Nos lecteurs étaient furieux et nous l’avaient fait savoir: il y a trois ans, presque jour pour jour, ils recevaient de la caisse maladie Assura un courrier leur apprenant que leur médecin généraliste était exclu de la liste des «premiers recours», sous prétexte qu’il s’agissait d’un spécialiste. Ils étaient donc priés soit de changer de médecin, soit de rejoindre le système d’assurance de base, avec parfois effet rétroactif, perdant du même coup un rabais pouvant aller jusqu’à 50 fr./mois (lire «Assura ne veut plus de certains généralistes»). Dépités et faute de jurisprudence en la matière, nous nous étions résignés à conclure: «Les caisses peuvent définir leurs condition comme bon leur semble…»

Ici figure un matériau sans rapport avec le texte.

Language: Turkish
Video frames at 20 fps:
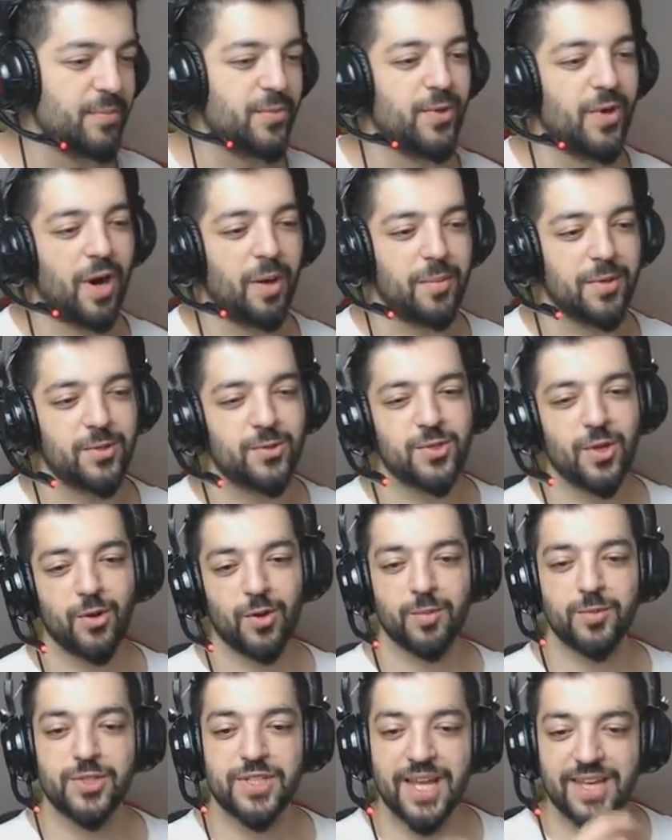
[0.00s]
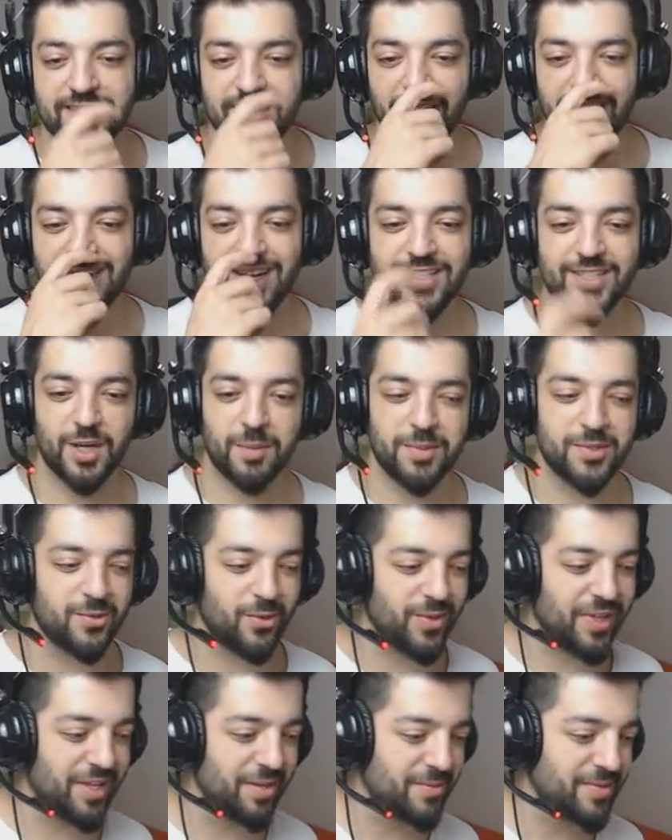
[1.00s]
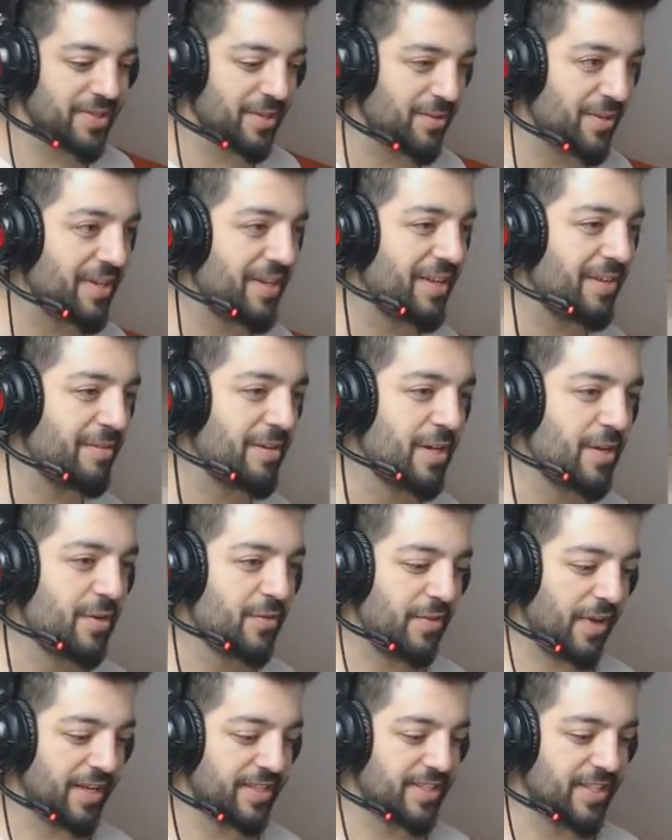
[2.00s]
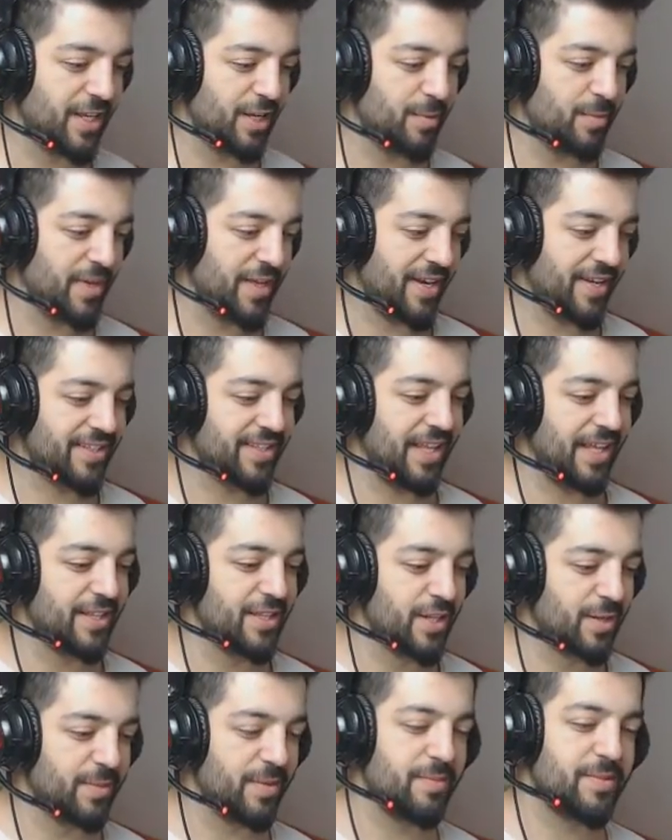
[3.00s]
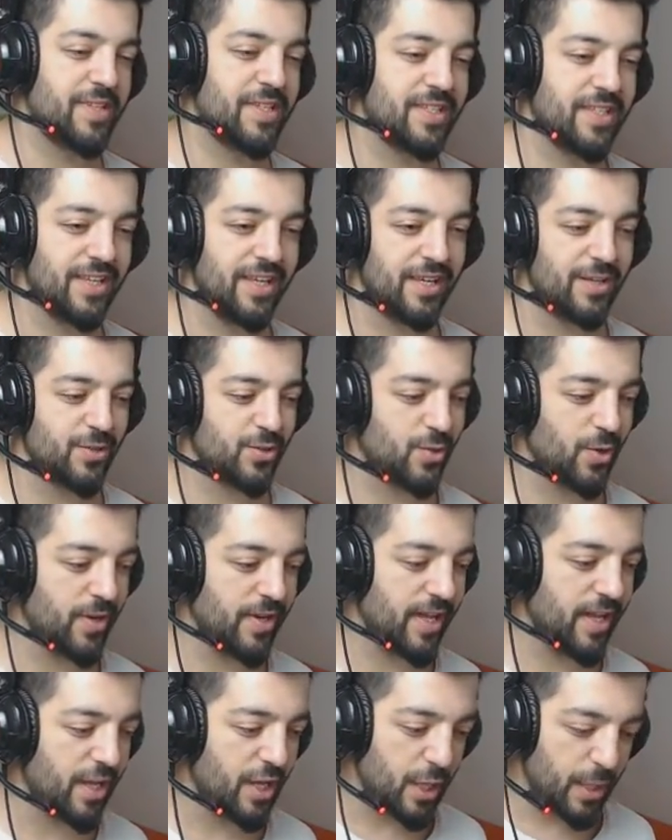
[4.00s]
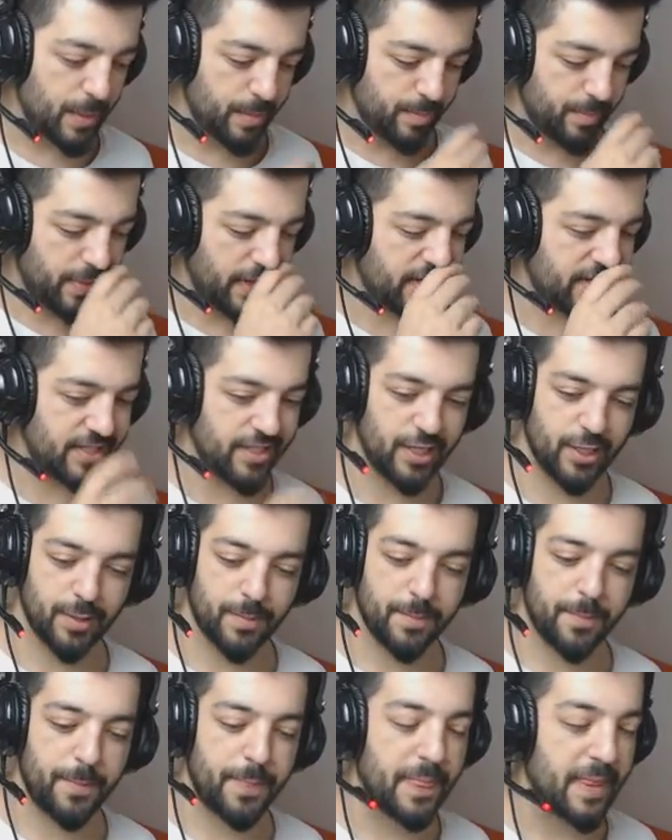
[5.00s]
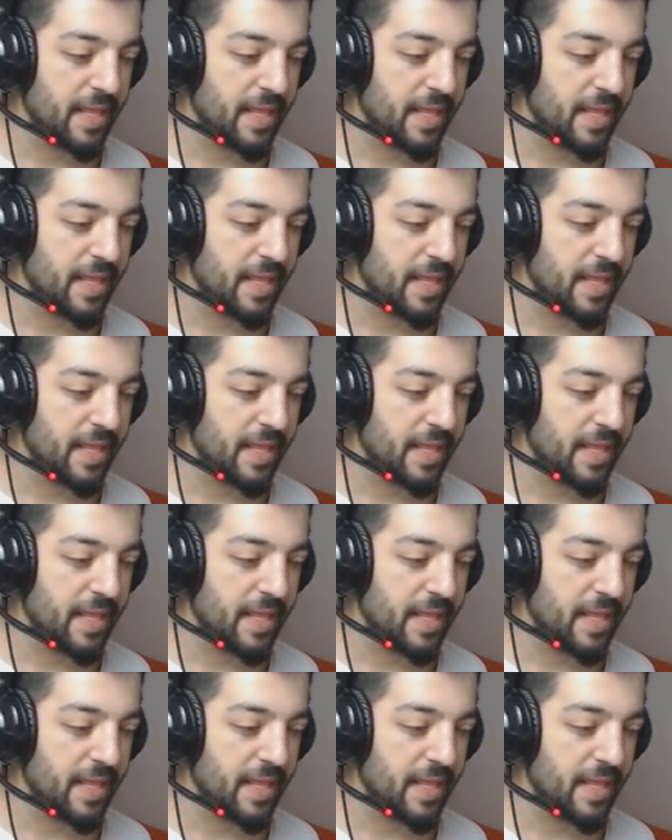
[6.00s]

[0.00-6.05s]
Bu ama güzel olmuş. Neyse arkadaşlar biz olayımıza dönelim. Fazla meraklandırmayayım sizi. Şöyle başlayalım.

Or, le Tribunal fédéral a – enfin – décidé le contraire! Il vient, en effet, de publier un arrêt stipulant qu’Assura ne pouvait exclure de sa liste des «médecins de famille agréés» un praticien neuchâtelois qui avait contesté cette décision, sous prétexte que sa formation de médecine interne générale avait été complétée par une spécialisation en allergologie et immunologie. Et donc que l’art. 23.2 des conditions spéciales d’assurance, lequel précise que le médecin de famille doit être choisi «parmi tout médecin généraliste, interniste sans autre spécialisation, et pédiatre pour les enfants» pouvait être arbitraire. Tel est le cas dans l’objet jugé, puisque la caisse maladie n’a pas pu prouver, comme elle le prétendait, que le médecin pratiquait des tarifs plus élevés que les généralistes du fait de sa spécialisation.

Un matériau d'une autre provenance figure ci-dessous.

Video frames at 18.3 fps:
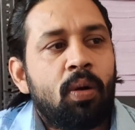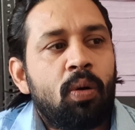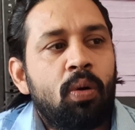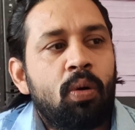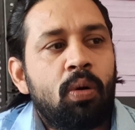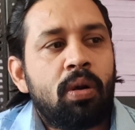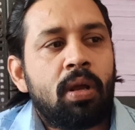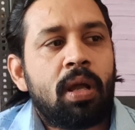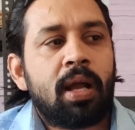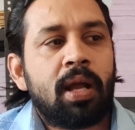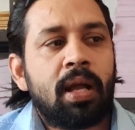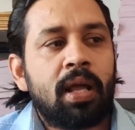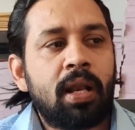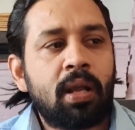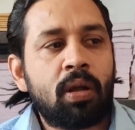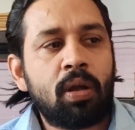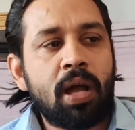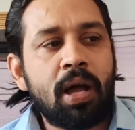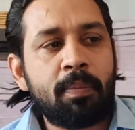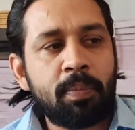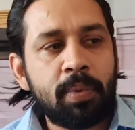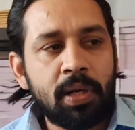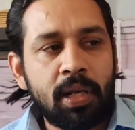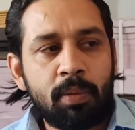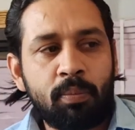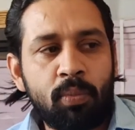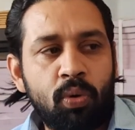और अगर
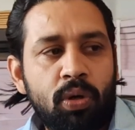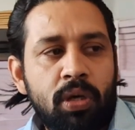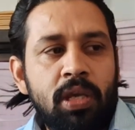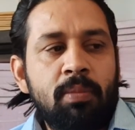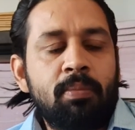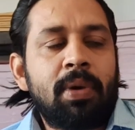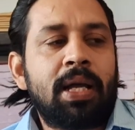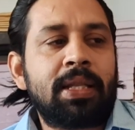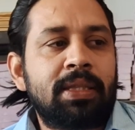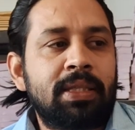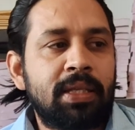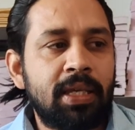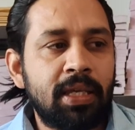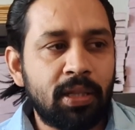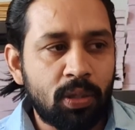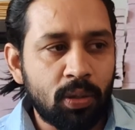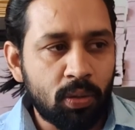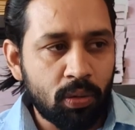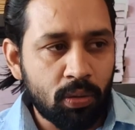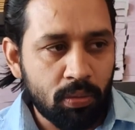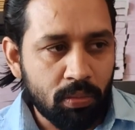आपने बुक की बात की तो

A cet effet, Assura s’est montré d’une mauvaise foi qui n’a pas échappé aux juges. Elle a d’abord justifié sa décision sous prétexte que le médecin incriminé avait une pratique plus onéreuse que celle des médecins généralistes ou internistes sans autre spécialisation. Le tribunal arbitral a contesté cette affirmation, factures en main.

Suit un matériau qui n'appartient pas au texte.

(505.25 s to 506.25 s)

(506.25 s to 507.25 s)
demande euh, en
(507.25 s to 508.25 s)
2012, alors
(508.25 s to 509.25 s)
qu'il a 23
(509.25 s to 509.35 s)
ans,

Du coup, la caisse maladie a généralisé sa justification devant la Tribunal fédéral en disant «qu’il est notoire que les prestations des médecins spécialistes sont, en moyenne, plus chères que celles des médecins généralistes, ce qui vaudrait pour l’intimée». Or, le praticien neuchâtelois a, au contraire, toujours appliqué le point tarifaire TARMED relatif à l’activité d’un médecin généraliste lorsqu’il était consulté comme médecin de famille. Et Assura n’a pas démontré le contraire. L’exclusion est donc arbitraire, comme devrait l’être, par ricochet (jurisprudence), toutes celles des médecins dans le même cas.
Plus retors
Autre jugement récent du Tribunal fédéral: une caisse maladie doit rembourser les prestations médicales même si l’assuré n’a pas consulté, comme il en avait l’obligation, son médecin de premier recours avant le traitement. C’est le CHUV qui a obtenu gain de cause dans une affaire l’opposant à un assureur refusant de payer des factures d’un patient qui ne s’était pas conformé aux règles.
Mais attention: les juges ont aussi précisé que si la caisse maladie devait payer le prestataire, elle pouvait se retourner ensuite contre l’assuré qui a violé ses obligations. Pour ce dernier, la sanction pourrait donc être très lourde!